(Stored items)

◆ ◆ ◆

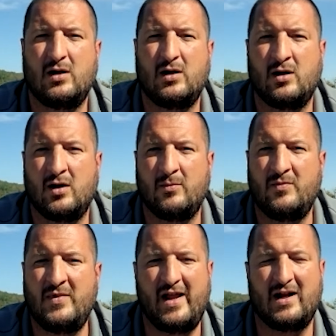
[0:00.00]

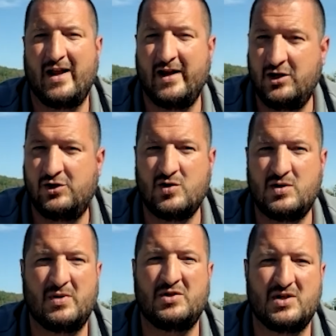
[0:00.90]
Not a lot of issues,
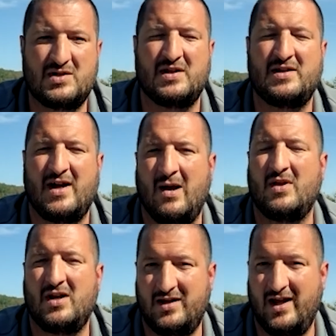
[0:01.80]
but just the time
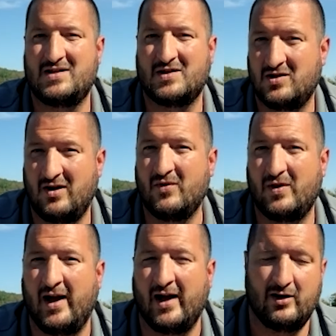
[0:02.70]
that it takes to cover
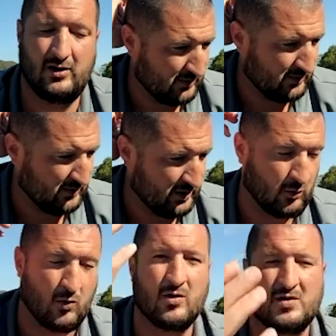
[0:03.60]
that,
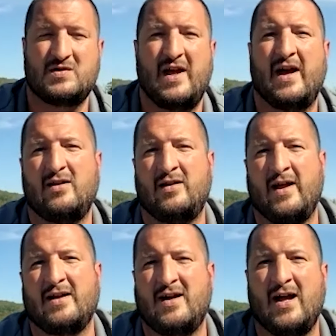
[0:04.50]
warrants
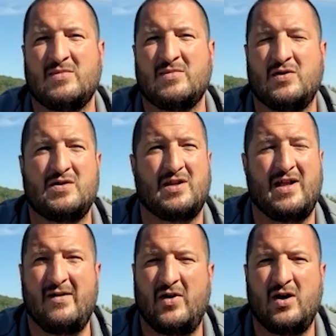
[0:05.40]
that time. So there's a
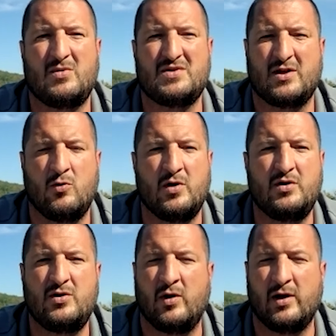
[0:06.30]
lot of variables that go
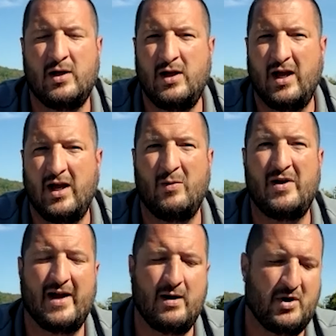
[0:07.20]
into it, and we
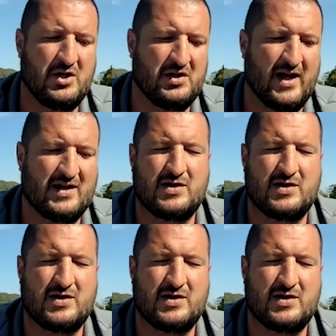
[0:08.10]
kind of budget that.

◆ ◆ ◆

Write out the records above exactly as they stand, leaving out every picture.

[0:00.00]

[0:00.90]
Not a lot of issues,
[0:01.80]
but just the time
[0:02.70]
that it takes to cover
[0:03.60]
that,
[0:04.50]
warrants
[0:05.40]
that time. So there's a
[0:06.30]
lot of variables that go
[0:07.20]
into it, and we
[0:08.10]
kind of budget that.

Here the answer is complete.